(Beginning of DATA RECORDS)

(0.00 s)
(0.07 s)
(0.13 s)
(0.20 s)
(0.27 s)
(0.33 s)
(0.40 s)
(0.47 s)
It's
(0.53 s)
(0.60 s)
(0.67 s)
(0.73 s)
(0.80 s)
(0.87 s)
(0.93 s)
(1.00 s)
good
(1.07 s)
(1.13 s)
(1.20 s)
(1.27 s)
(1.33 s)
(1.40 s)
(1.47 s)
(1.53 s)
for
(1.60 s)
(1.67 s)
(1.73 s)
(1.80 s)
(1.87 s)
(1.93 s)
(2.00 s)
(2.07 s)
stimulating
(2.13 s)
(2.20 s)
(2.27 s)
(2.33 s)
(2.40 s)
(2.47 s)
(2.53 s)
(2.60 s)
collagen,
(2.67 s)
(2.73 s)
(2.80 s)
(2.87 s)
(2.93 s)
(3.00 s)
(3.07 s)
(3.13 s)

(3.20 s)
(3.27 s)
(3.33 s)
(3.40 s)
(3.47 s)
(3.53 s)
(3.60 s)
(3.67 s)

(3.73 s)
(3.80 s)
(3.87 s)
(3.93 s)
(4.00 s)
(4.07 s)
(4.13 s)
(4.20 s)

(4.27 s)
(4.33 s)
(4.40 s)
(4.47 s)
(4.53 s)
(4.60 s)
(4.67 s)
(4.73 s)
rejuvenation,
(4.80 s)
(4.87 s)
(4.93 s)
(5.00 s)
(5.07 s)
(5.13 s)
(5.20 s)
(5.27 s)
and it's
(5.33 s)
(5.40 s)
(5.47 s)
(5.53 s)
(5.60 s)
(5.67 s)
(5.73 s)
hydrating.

(End of DATA RECORDS)

-- EXERCISE INSTRUCTIONS --
Set all of the entries down again, exactly as they were given.

-- WRITTEN RESPONSE --
(0.00 s)
(0.07 s)
(0.13 s)
(0.20 s)
(0.27 s)
(0.33 s)
(0.40 s)
(0.47 s)
It's
(0.53 s)
(0.60 s)
(0.67 s)
(0.73 s)
(0.80 s)
(0.87 s)
(0.93 s)
(1.00 s)
good
(1.07 s)
(1.13 s)
(1.20 s)
(1.27 s)
(1.33 s)
(1.40 s)
(1.47 s)
(1.53 s)
for
(1.60 s)
(1.67 s)
(1.73 s)
(1.80 s)
(1.87 s)
(1.93 s)
(2.00 s)
(2.07 s)
stimulating
(2.13 s)
(2.20 s)
(2.27 s)
(2.33 s)
(2.40 s)
(2.47 s)
(2.53 s)
(2.60 s)
collagen,
(2.67 s)
(2.73 s)
(2.80 s)
(2.87 s)
(2.93 s)
(3.00 s)
(3.07 s)
(3.13 s)

(3.20 s)
(3.27 s)
(3.33 s)
(3.40 s)
(3.47 s)
(3.53 s)
(3.60 s)
(3.67 s)

(3.73 s)
(3.80 s)
(3.87 s)
(3.93 s)
(4.00 s)
(4.07 s)
(4.13 s)
(4.20 s)

(4.27 s)
(4.33 s)
(4.40 s)
(4.47 s)
(4.53 s)
(4.60 s)
(4.67 s)
(4.73 s)
rejuvenation,
(4.80 s)
(4.87 s)
(4.93 s)
(5.00 s)
(5.07 s)
(5.13 s)
(5.20 s)
(5.27 s)
and it's
(5.33 s)
(5.40 s)
(5.47 s)
(5.53 s)
(5.60 s)
(5.67 s)
(5.73 s)
hydrating.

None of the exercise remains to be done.